Outdoorsman hates that they use our hospitals. He says it's like a curse from the torah, that we cure our enemies. I refuse to see them as anything other than people, but even I will admit that I am afraid of them, when it is dark and I'm alone in the house and there is a strange noise coming from the bathroom. (It's the pipes, it's the pipes, go to sleep!)

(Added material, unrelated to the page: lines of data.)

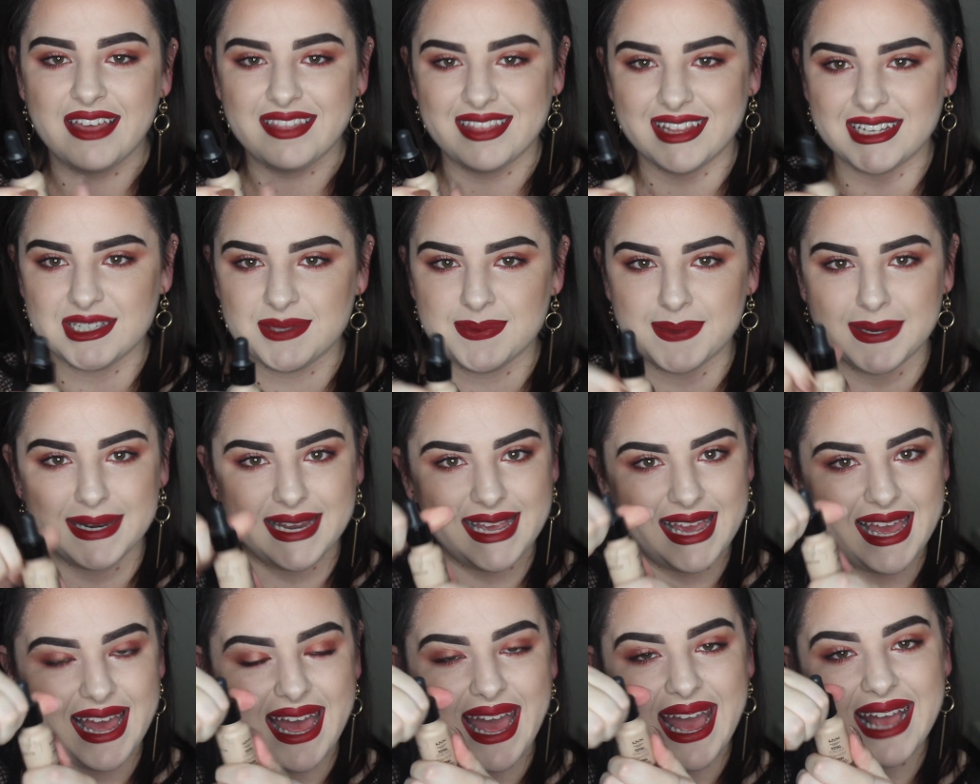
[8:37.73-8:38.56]
This one
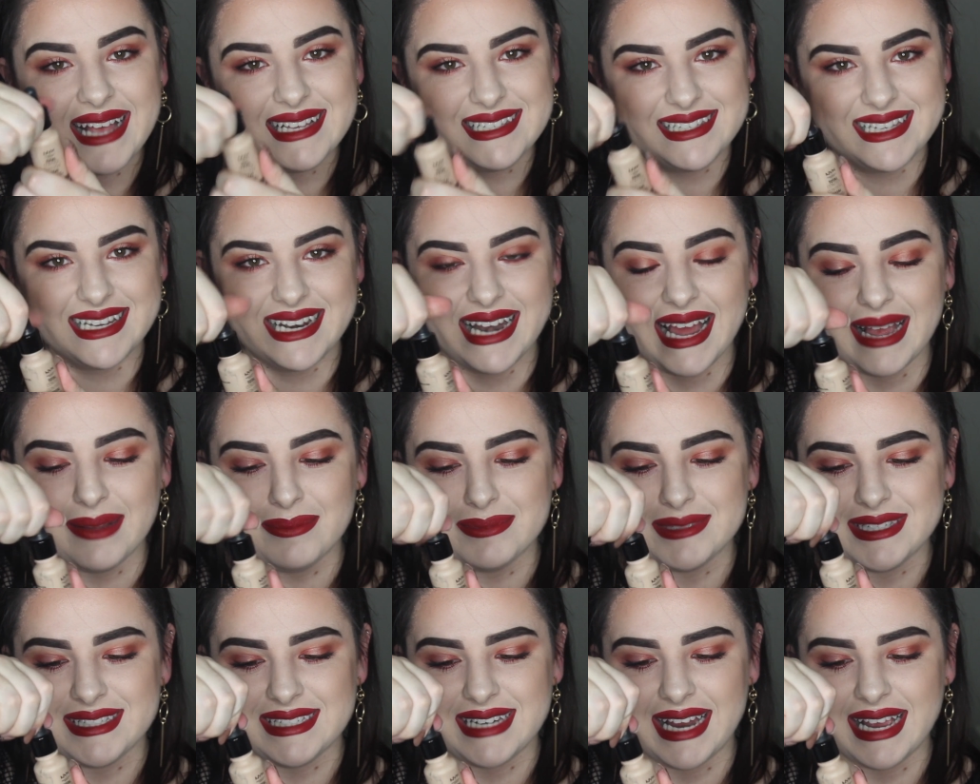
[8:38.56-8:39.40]
here, as the
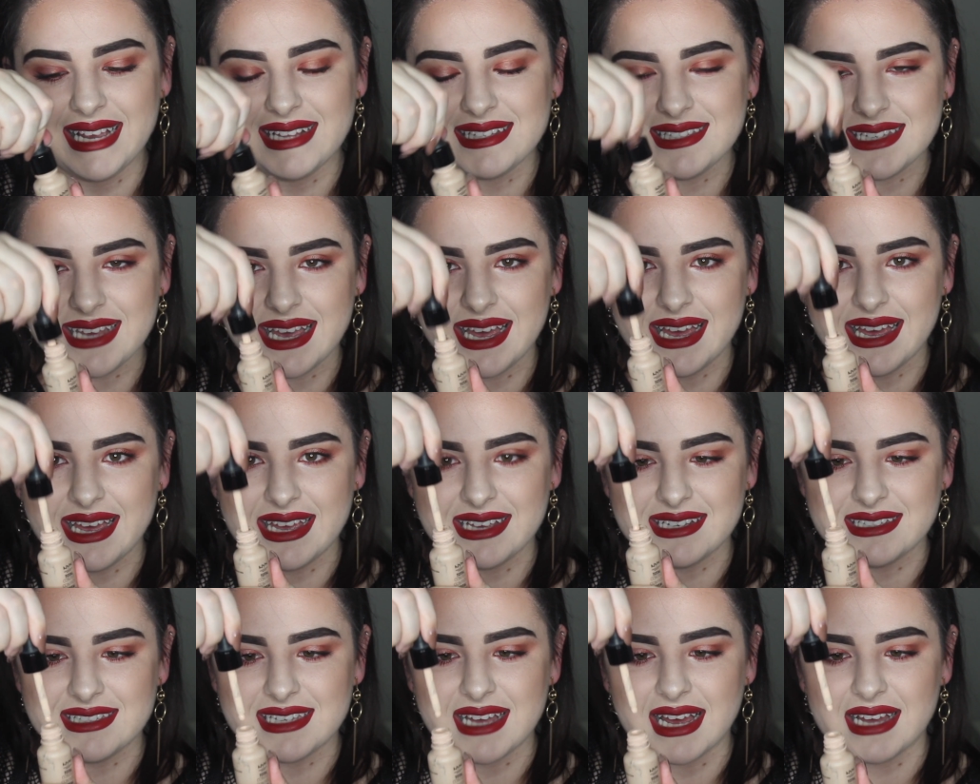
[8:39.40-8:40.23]
name states, it
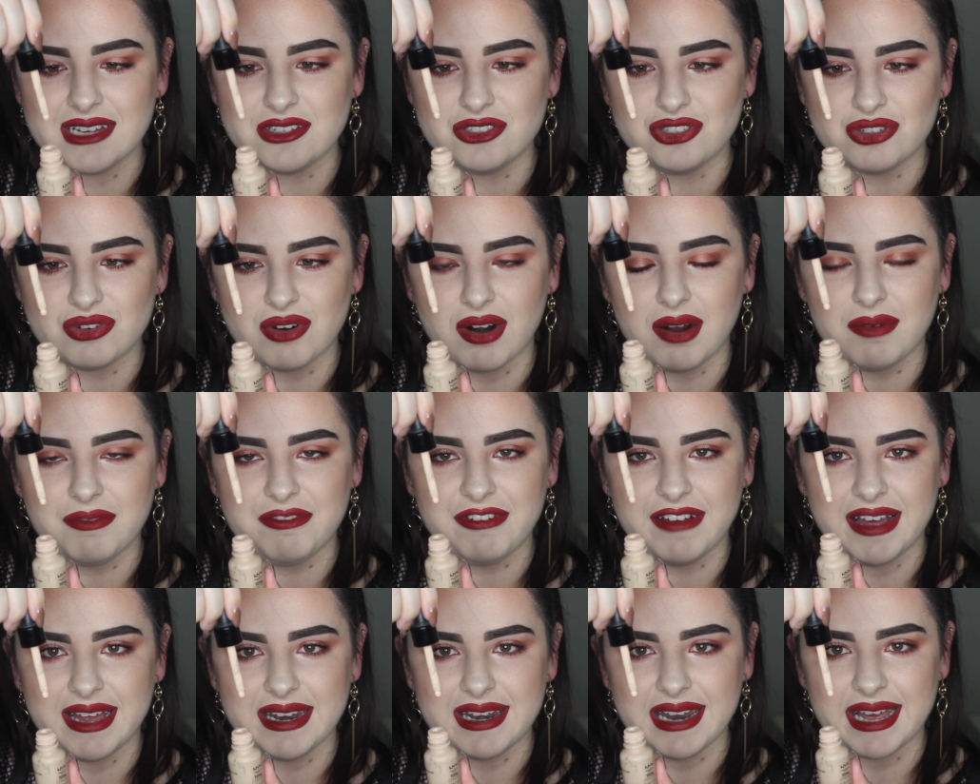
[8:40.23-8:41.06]
is a drop
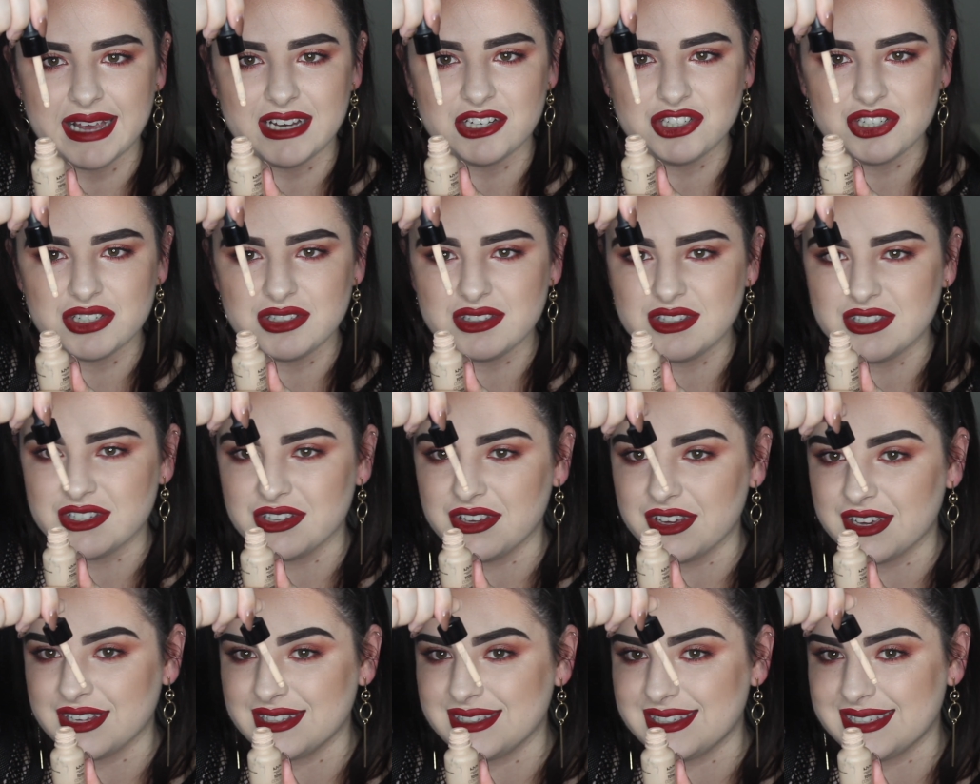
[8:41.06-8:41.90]
foundation, so
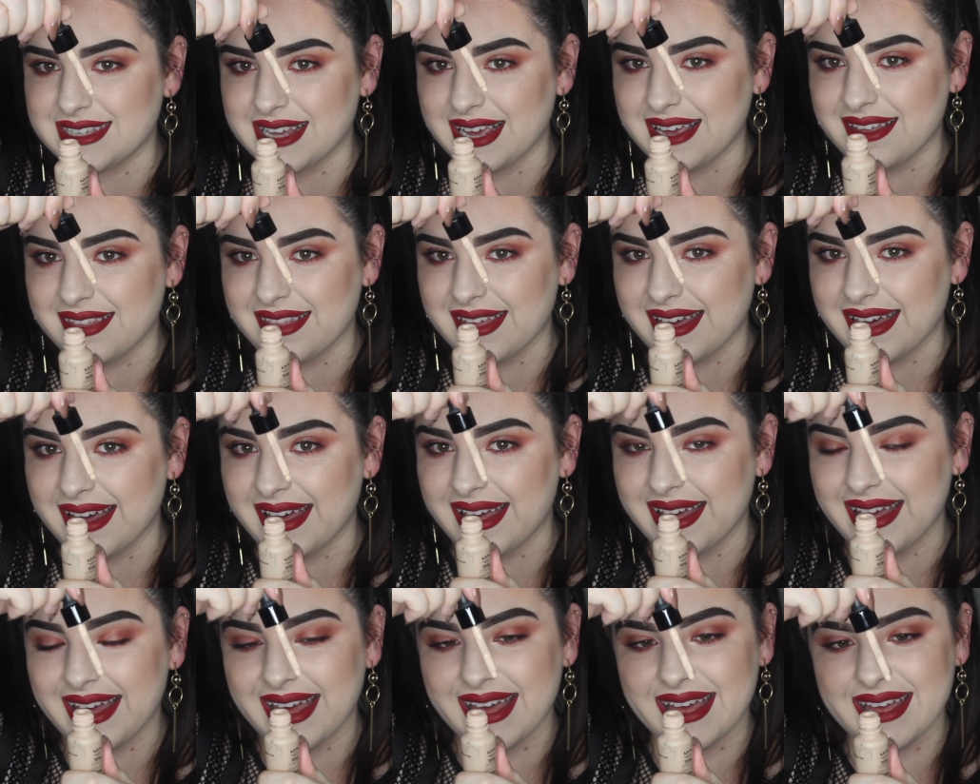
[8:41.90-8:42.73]
you can see
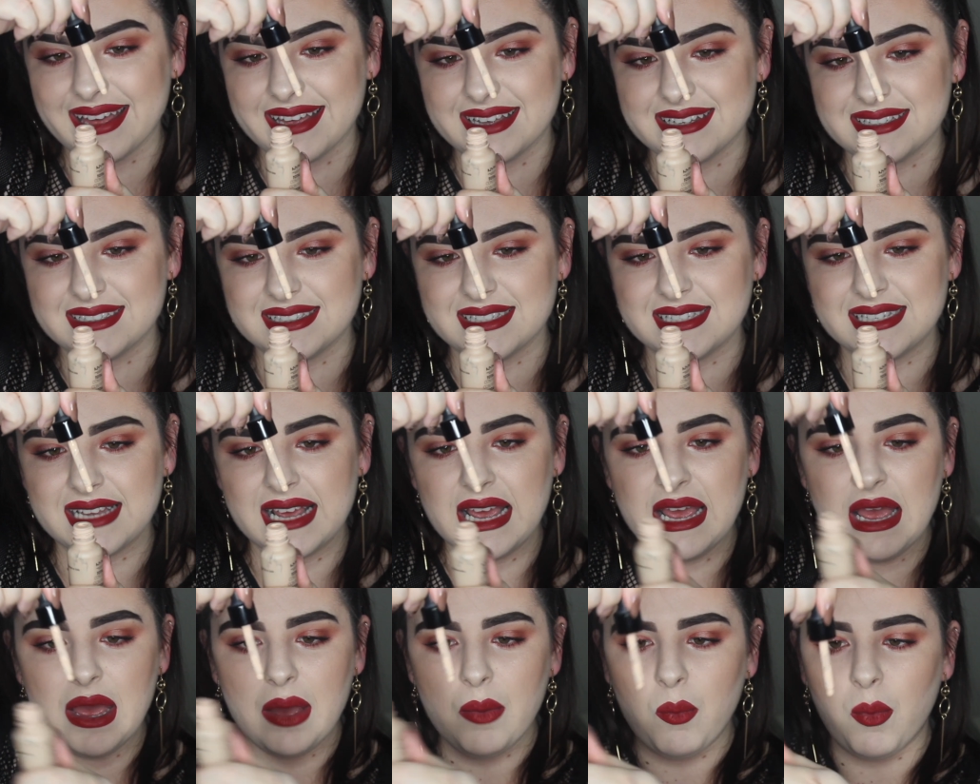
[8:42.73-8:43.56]
there it is
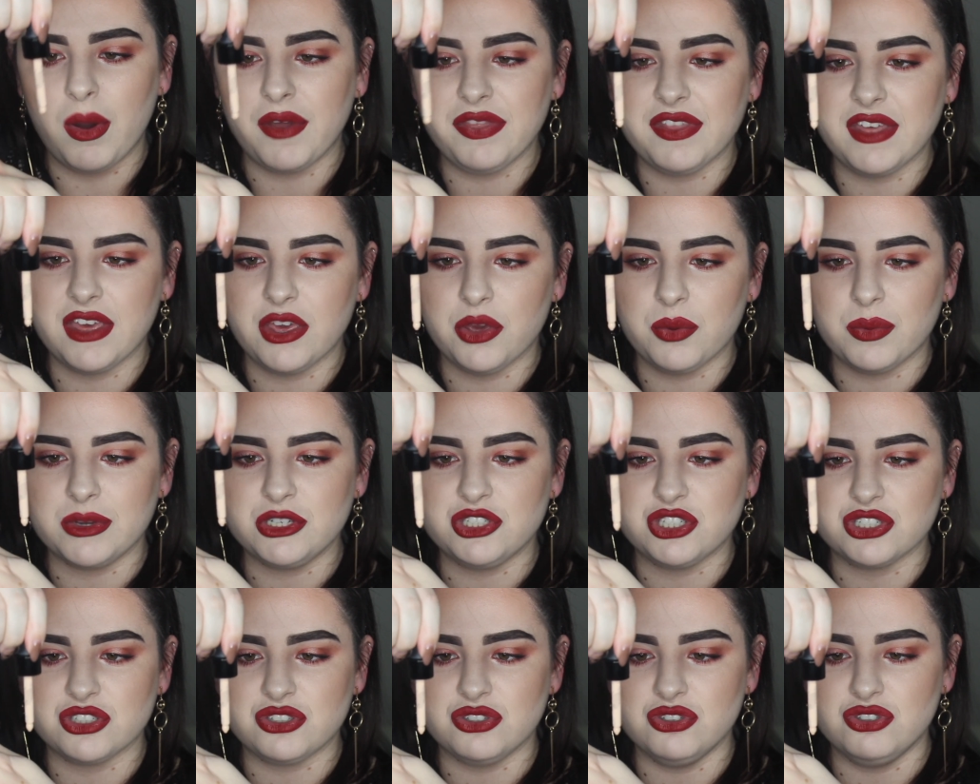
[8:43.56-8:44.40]
one that you
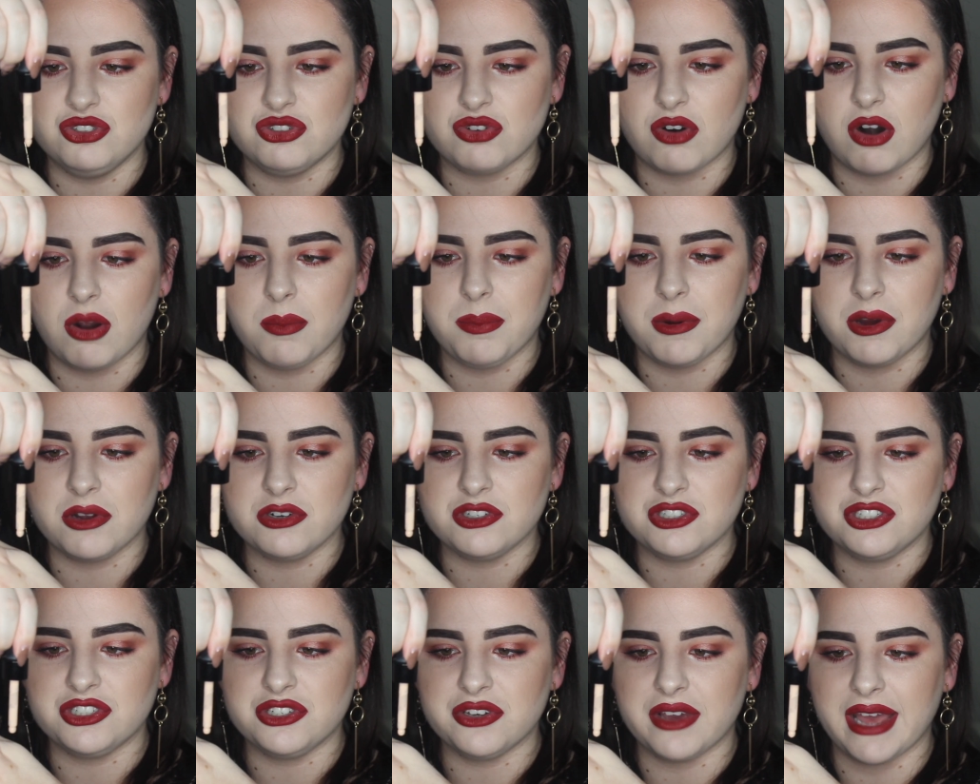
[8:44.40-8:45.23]
would just drop
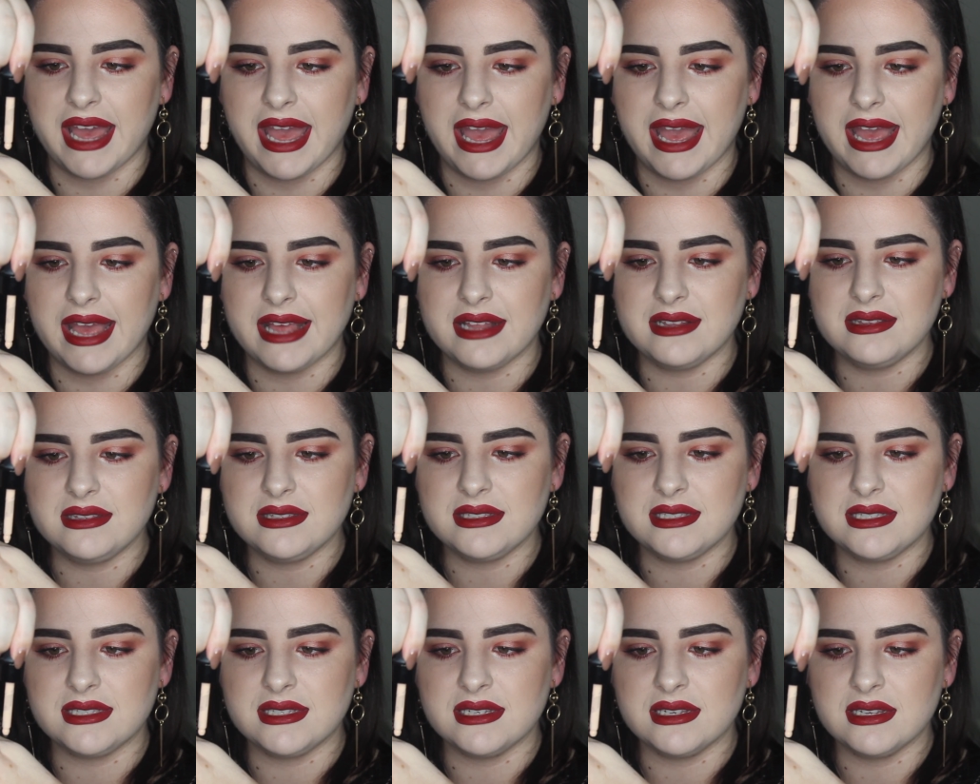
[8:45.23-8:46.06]
onto your
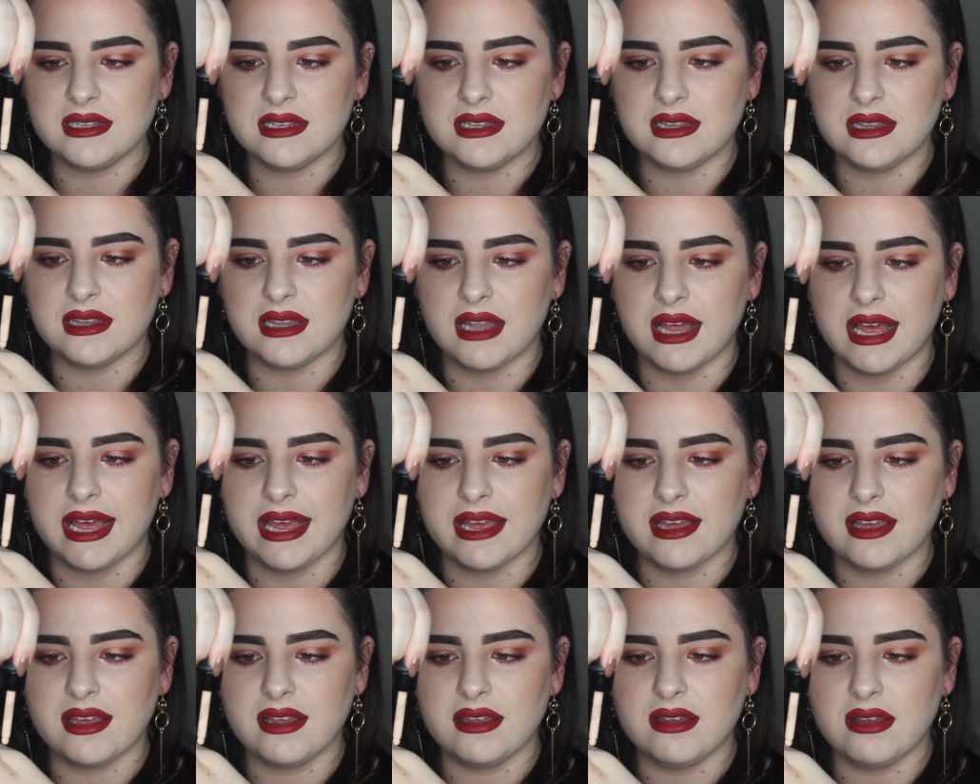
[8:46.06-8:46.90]
hands,
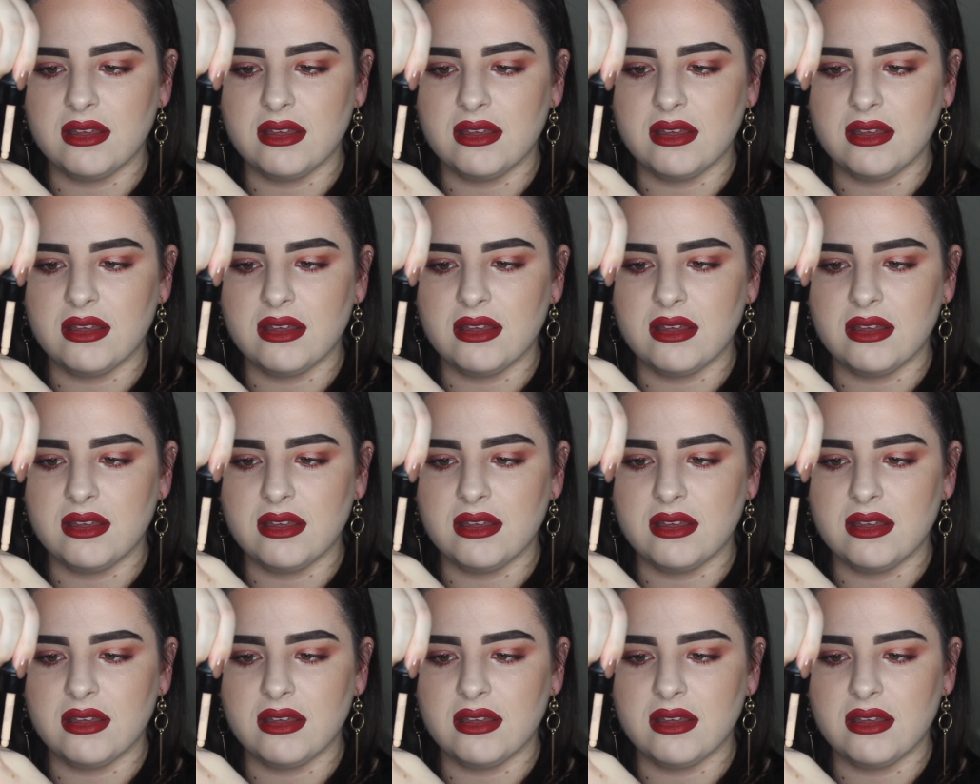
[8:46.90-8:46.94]
like,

But here, in the pediatric ward...we all love our children, don't we? 

Don't we?

There was another Arab woman there. She smiled at Turtle  and at me. She did not know any Hebrew and she kept trying to talk to me in slow, clear, Arabic--don't we do that too, to foreigners, as if that will help them understand?-- but I did not know what she was saying. Whenever we bumped into each other in the hallway, we smiled brightly and apologetically at each other and shrugged our shoulders. 


Mystery Woman said...

So...I'm totally gonna miss the point of this post...but I'm worrying about the mosquito bites! How are you going to keep mosquitos away from him all summer??

JerusalemStoned said...

You're sweet. :) Well, he's had other bites that get all swollen but then go down. This was bad because it got his eye infected.

Princess Lea said...

Lavender spray! Keeps mosquitoes away like nothing else I've ever tried - including bug spray.

tzipporah said...

I understand your words. Once you become a mother it's hard not to see children as just children, and people as just people. You become aware of a world you didn't notice before--the world where people are humans and not much else. It's hard to hate something you are.

tzipporah said...

also, any chance it could be a spider bite? I have one son who is allergic to the bites but they usually heal on their own. Once he got bite near the eye thought and his entire side of his face swelled up something awful...

JerusalemStoned said...

Princess--Thanks! I bought this spray that the pharmacist recommended, and it has lavender in it. Good tip!

Tziporah--I've always been like that, even before kids. It was embarrassing in high school, crying when I passed a beggar. And the doctor seems to think it was a mosquito bite, but we live in the middle east, and I have screamed over many a creepy-crawly in my apartment, so it could have easily been a spider!